Do Malnutrition Scores Have a Role in Prediction of Non-Dipper Hypertension?
Özgür Yaşar Akbal1, Barkın Kültürsay1, Uğur Fındıkçıoğlu2, Berhan Keskin1, Doğancan Çeneli1, Seda Tanyeri1, Ali Karagöz1, Süleyman Çağan Efe1, Hacer Ceren Tokgöz1, Zübeyde Bayram1, Cem Doğan1, Nihal Özdemir1, Cihangir Kaymaz1
1Department of Cardiology, Kartal Kosuyolu High Specialization Training and Research Hospital, Istanbul, Turkey
2Department of Cardiology, Kartal Dr. Lutfi Kirdar City Hospital, Istanbul, Turkey
Keywords: Malnutrition; hypertension; malnutrition score; dipper; non-dipper.
Introduction: Normally, blood pressure shows a circadian rhythm, in line with this, blood pressure at night falls by 10% compared to daytime blood pressure. Studies have shown that non-dippers have an increased mortality and morbidity of cardiovascular and cerebrovascular diseases. Malnutrition and obesity are associated with an increased risk of cardiovascular disease, and increased mortality in general population.
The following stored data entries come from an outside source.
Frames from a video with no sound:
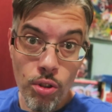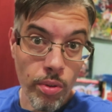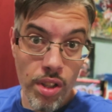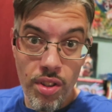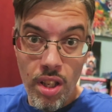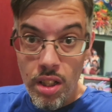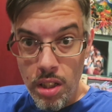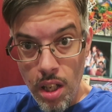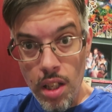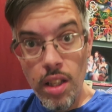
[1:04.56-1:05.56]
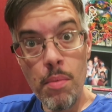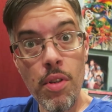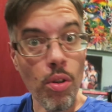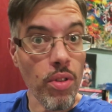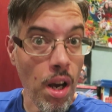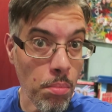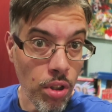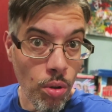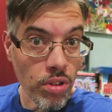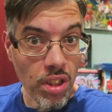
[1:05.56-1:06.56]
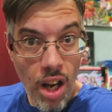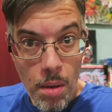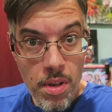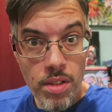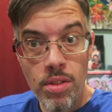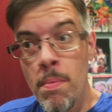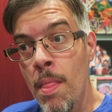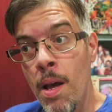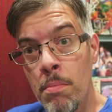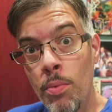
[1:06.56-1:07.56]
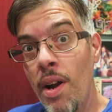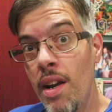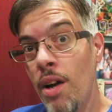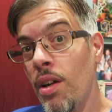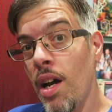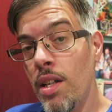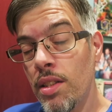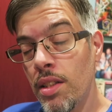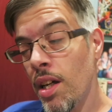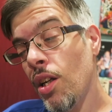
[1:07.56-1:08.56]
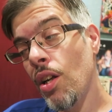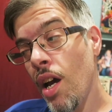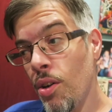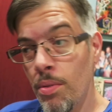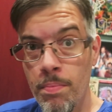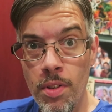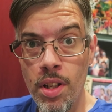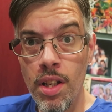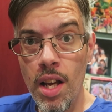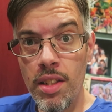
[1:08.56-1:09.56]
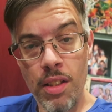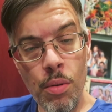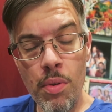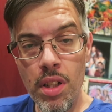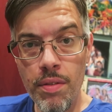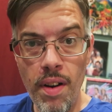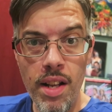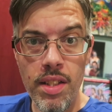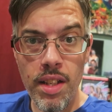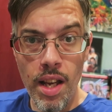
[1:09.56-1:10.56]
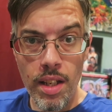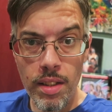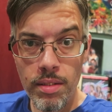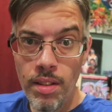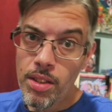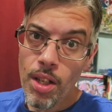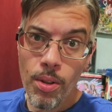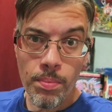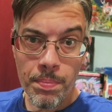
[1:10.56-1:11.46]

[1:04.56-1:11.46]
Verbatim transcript: do anything? Let me know down below in the comments. But right now, guys, let's head on out and see what we can find today. Let's go.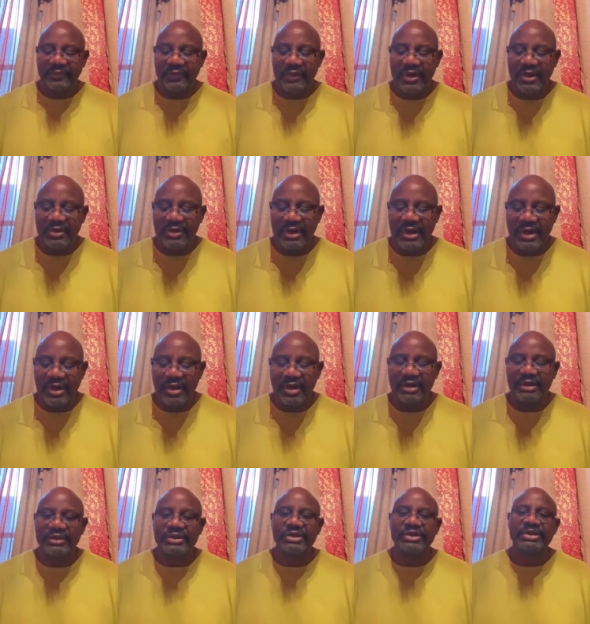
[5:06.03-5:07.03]
Fear the
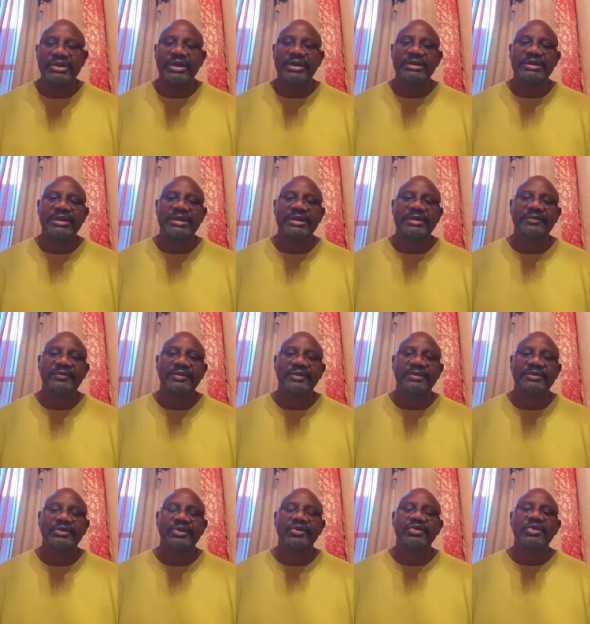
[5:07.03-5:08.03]
Lord and shun
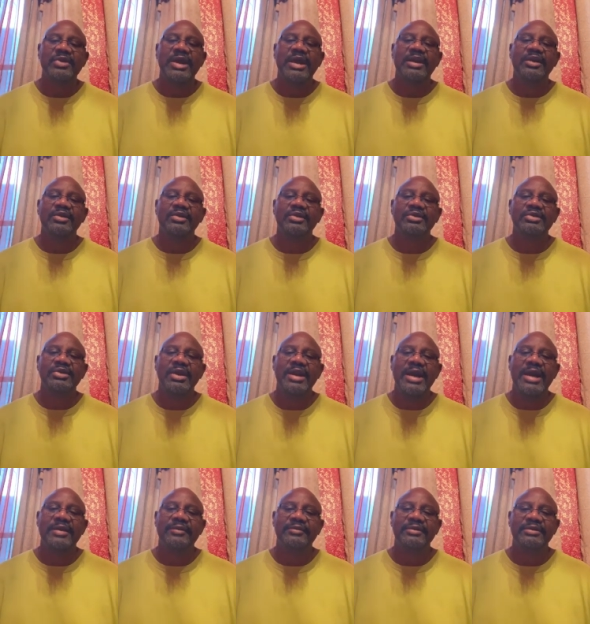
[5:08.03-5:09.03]
evil. So you got to look at your
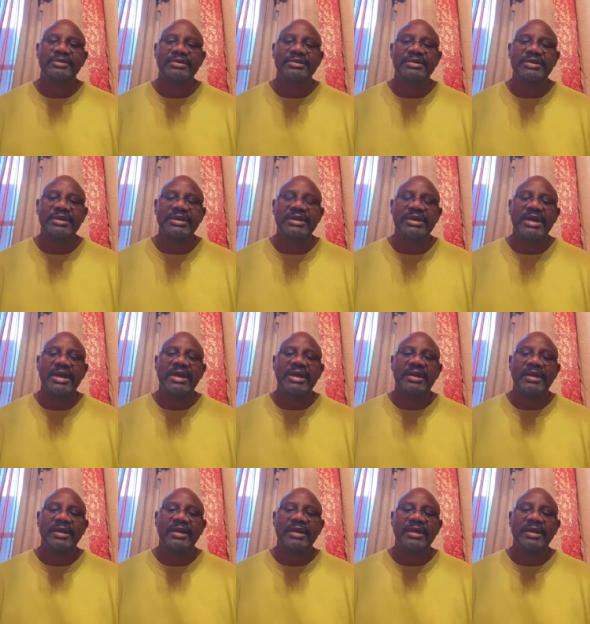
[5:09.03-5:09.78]
life and see.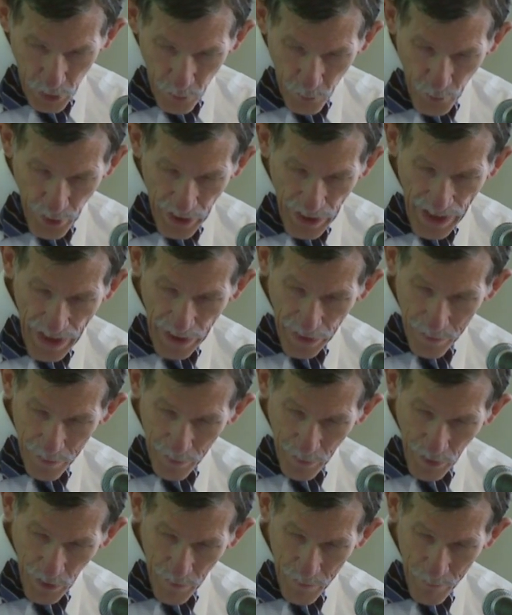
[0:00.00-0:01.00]
We
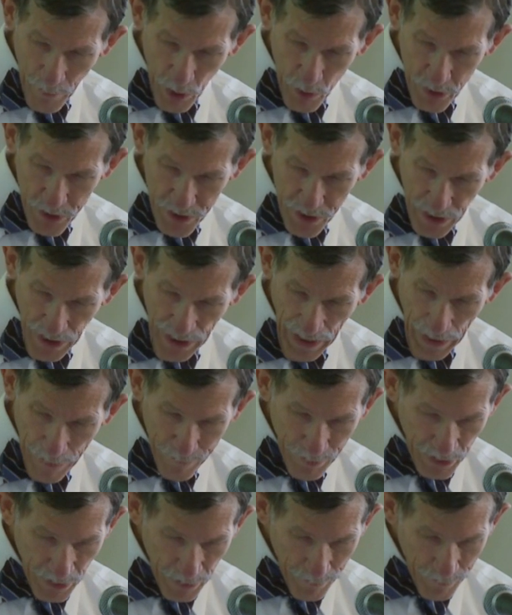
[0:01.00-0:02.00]
had most
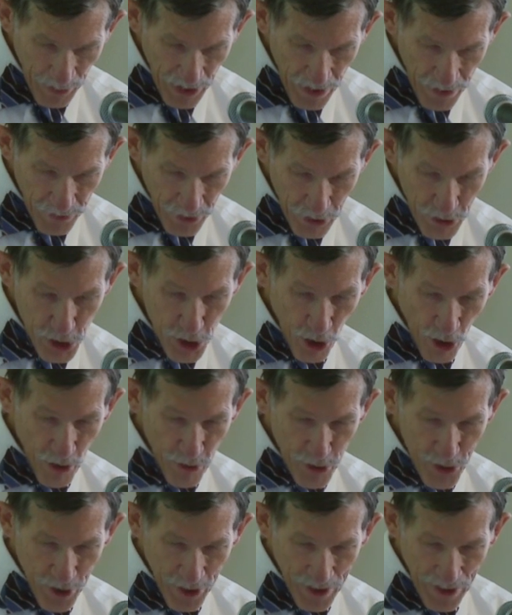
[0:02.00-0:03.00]
happy to be in the
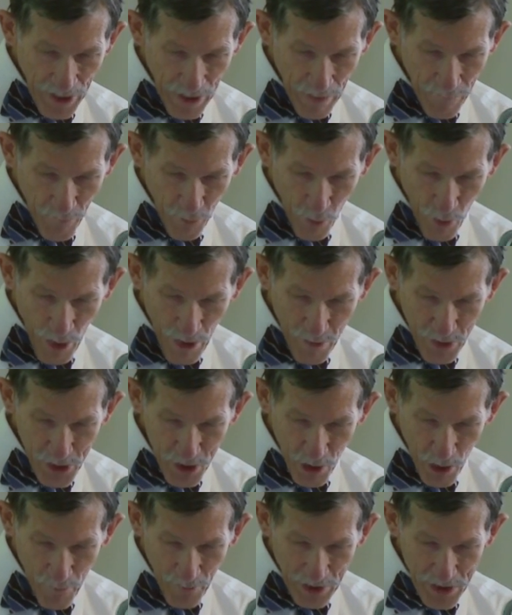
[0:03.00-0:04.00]
church again for our
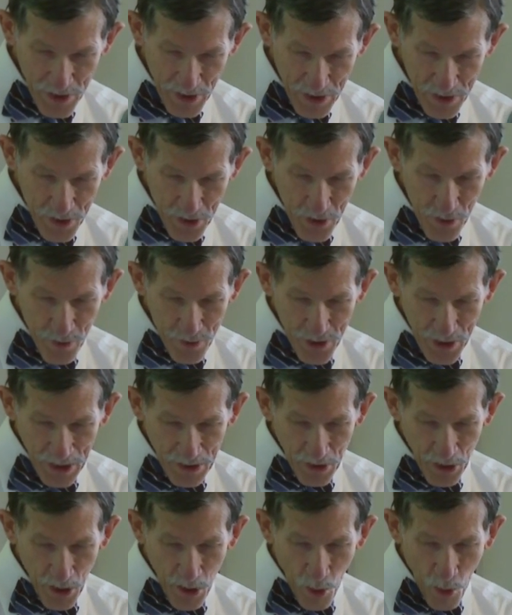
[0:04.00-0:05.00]
services
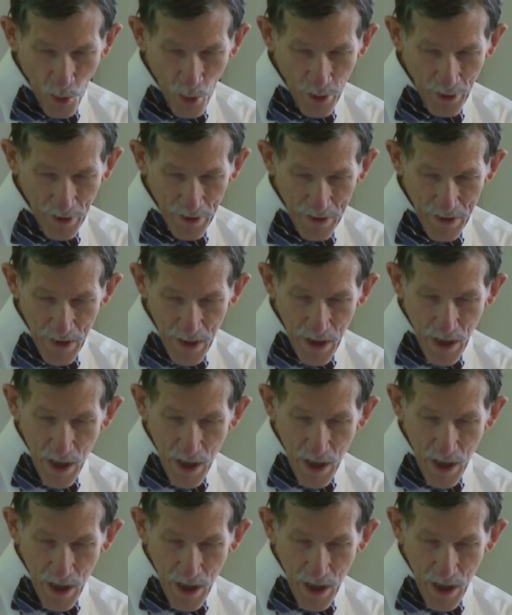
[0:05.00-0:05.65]
using the organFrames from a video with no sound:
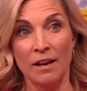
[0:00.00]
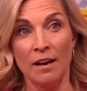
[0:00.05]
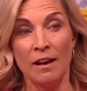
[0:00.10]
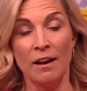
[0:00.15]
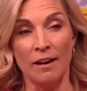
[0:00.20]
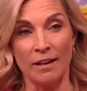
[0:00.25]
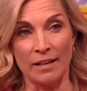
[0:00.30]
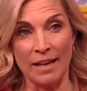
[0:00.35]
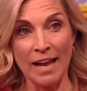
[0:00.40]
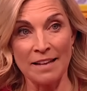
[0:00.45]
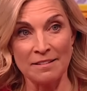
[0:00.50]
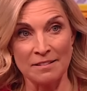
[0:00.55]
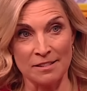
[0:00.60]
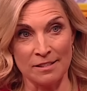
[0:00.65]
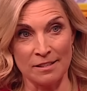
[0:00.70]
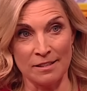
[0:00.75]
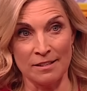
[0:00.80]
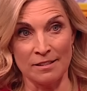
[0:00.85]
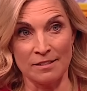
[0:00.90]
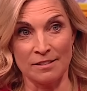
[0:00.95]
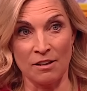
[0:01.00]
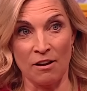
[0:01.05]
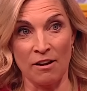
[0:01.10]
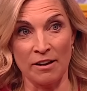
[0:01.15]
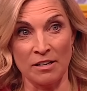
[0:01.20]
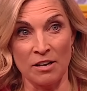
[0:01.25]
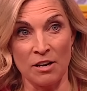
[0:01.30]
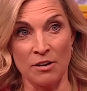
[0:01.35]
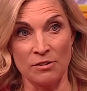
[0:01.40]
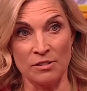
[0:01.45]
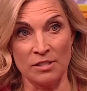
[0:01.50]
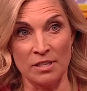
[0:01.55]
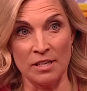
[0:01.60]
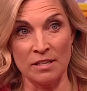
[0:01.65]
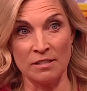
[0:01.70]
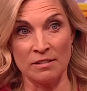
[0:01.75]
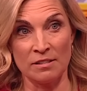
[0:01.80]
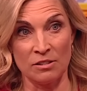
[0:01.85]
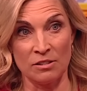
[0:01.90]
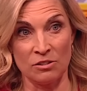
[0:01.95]
her cancer
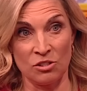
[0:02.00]
diagnosis.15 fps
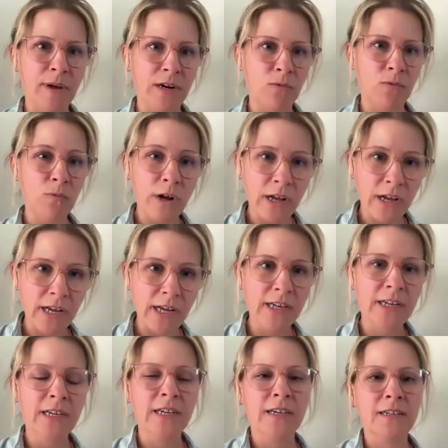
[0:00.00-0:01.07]
matter
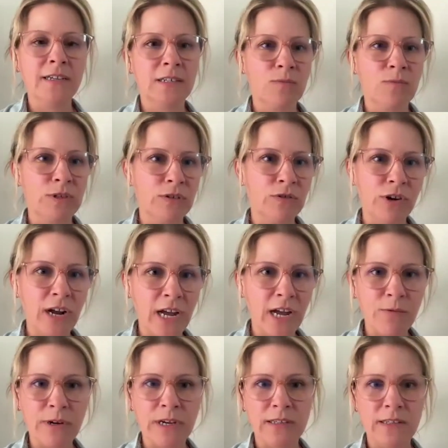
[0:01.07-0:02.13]
what, someone to
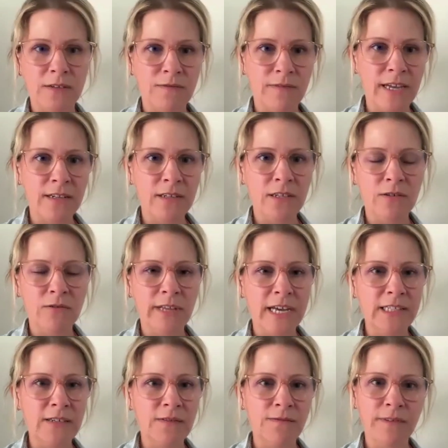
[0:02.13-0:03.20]
cry with, to vent to.
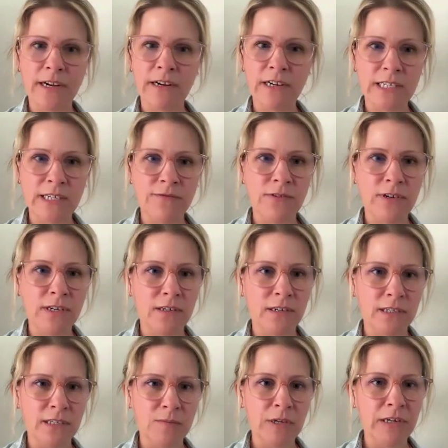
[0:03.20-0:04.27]
That's a very
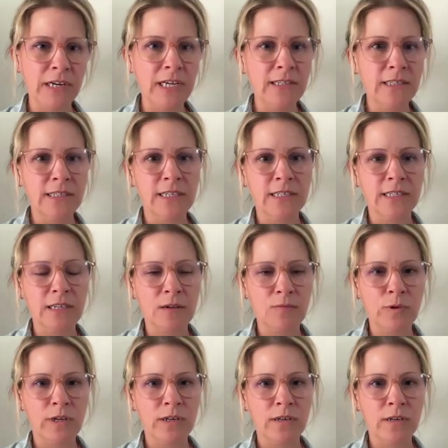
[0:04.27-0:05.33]
different experience than
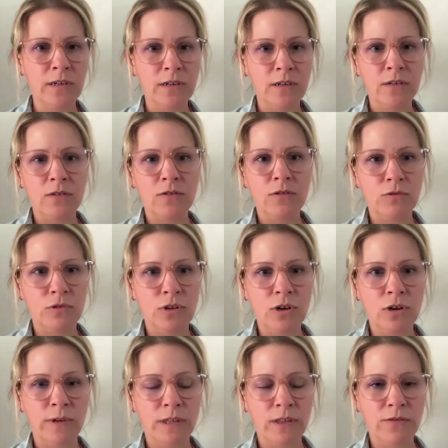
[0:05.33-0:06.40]
someone who's
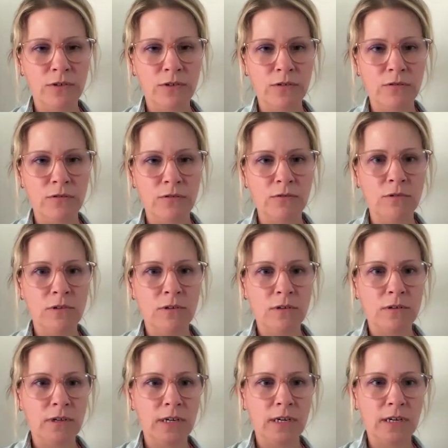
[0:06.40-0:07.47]
going through,
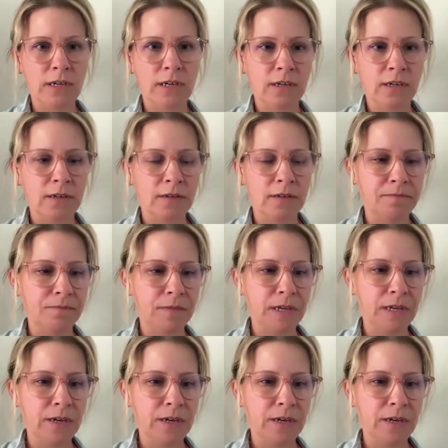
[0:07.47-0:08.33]
a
This study was conducted to evaluate the value of controlling nutritional status (CONUT) and nutrition risk index (NRI) malnutrition scores in prediction of non-dipper status, compared with other measurements.
Patients and Methods: In this retrospective study, 167 patients who had ambulatory blood pressure measurements in our hospital were included. One hundred nine patients had previous diagnosis of hypertension; 58 patients were non-hypertensive. CONUT and NRI scores were calculated and their association between dipper and non-dipper patterns were examined.
Results: Patients were divided into two groups according to dipper or non-dipper status. The median age of patients with dipper and non-dipper were 50 (45-55, IQR), 51.5 (45-60) respectively. In addition, 109 (65.2%) subjects were hypertensive. Non-dipper status was seen in 93 (57%) patients. Max night blood pressure (BP) and mean night BP were higher in non-dipper group [144 (134-160), 133 (119-140)-126 (115-137); 111 (101-120), p< 0.001, respectively]. NRI was lower (low value denotes malnutrition) in non-dipper group [59 (55-63); 60.5 (56-72), p= 0.008, respectively]. CONUT any degree positive (any degree positive denotes malnutrition) in non-dipper group was higher than dipper group [32 (43.2%); 25 (26.9%), p= 0.027]. We also performed ROC curve analysis for optimal cut-off threshold to predict non-dipper hypertension. Optimal cut-off according to Youden index was 0.297, analysis showed cut-off value 57.9, sensitivity 71%, specificity 58.06%, positive predictive value 57.61%, and negative predictive value 72%.
Conclusion: Our study showed that malnutrition status defined by CONUT or NRI scores are associated with non-dipper hypertension pattern.
This study was approved by Kartal Lutfi Kirdar City Hospital Ethics Committee (514/192/60, Date: 30.12.2020).
Informed consent was obtained.
Concept/Design - ÖA, UF, AK, SE, ST; Analysis/ Interpretation - AK, BU, BE, ZB; Data Collection - BU, BE, DÇ, CT; Writing - ÖA, BU, AK, ST, BE; Critical Revision - CK, NÖ, CD, ZB; Statistical Analysis - AK, SE, CD; Overall Responsibility - All of authors; Final Approval - All of authors.
The authors have no conflicts of interest to declare.
The authors declared that this study has received no financial support.